(Study material begins)

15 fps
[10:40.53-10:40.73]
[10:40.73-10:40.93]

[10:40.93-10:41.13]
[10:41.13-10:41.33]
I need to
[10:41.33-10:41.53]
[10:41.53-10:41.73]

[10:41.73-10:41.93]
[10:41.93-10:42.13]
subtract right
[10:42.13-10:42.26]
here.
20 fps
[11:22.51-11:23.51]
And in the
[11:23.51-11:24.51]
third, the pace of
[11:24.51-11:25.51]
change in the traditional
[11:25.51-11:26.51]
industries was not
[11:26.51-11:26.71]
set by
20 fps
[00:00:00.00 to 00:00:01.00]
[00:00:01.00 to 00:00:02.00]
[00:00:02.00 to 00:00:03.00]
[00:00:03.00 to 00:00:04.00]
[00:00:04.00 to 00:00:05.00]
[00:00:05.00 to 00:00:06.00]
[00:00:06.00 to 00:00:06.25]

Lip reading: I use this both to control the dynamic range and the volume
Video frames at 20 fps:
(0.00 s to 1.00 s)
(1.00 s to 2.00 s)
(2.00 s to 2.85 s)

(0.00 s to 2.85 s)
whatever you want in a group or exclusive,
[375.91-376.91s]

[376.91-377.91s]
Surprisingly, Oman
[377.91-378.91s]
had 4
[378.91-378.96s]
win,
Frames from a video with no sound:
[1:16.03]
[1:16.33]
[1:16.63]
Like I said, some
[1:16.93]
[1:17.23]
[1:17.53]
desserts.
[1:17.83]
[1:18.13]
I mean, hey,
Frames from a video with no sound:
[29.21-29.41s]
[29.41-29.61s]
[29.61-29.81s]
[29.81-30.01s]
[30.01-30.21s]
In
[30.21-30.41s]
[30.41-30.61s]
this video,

(Study material ends)

▶ Work instruction
Nothing but the lines from the one with "[00:00:00.00 to 00:00:01.00]" through the last line of the entries should be repeated, and those exactly.

▶ Your response
[00:00:00.00 to 00:00:01.00]
[00:00:01.00 to 00:00:02.00]
[00:00:02.00 to 00:00:03.00]
[00:00:03.00 to 00:00:04.00]
[00:00:04.00 to 00:00:05.00]
[00:00:05.00 to 00:00:06.00]
[00:00:06.00 to 00:00:06.25]

Lip reading: I use this both to control the dynamic range and the volume
Video frames at 20 fps:
(0.00 s to 1.00 s)
(1.00 s to 2.00 s)
(2.00 s to 2.85 s)

(0.00 s to 2.85 s)
whatever you want in a group or exclusive,
[375.91-376.91s]

[376.91-377.91s]
Surprisingly, Oman
[377.91-378.91s]
had 4
[378.91-378.96s]
win,
Frames from a video with no sound:
[1:16.03]
[1:16.33]
[1:16.63]
Like I said, some
[1:16.93]
[1:17.23]
[1:17.53]
desserts.
[1:17.83]
[1:18.13]
I mean, hey,
Frames from a video with no sound:
[29.21-29.41s]
[29.41-29.61s]
[29.61-29.81s]
[29.81-30.01s]
[30.01-30.21s]
In
[30.21-30.41s]
[30.41-30.61s]
this video,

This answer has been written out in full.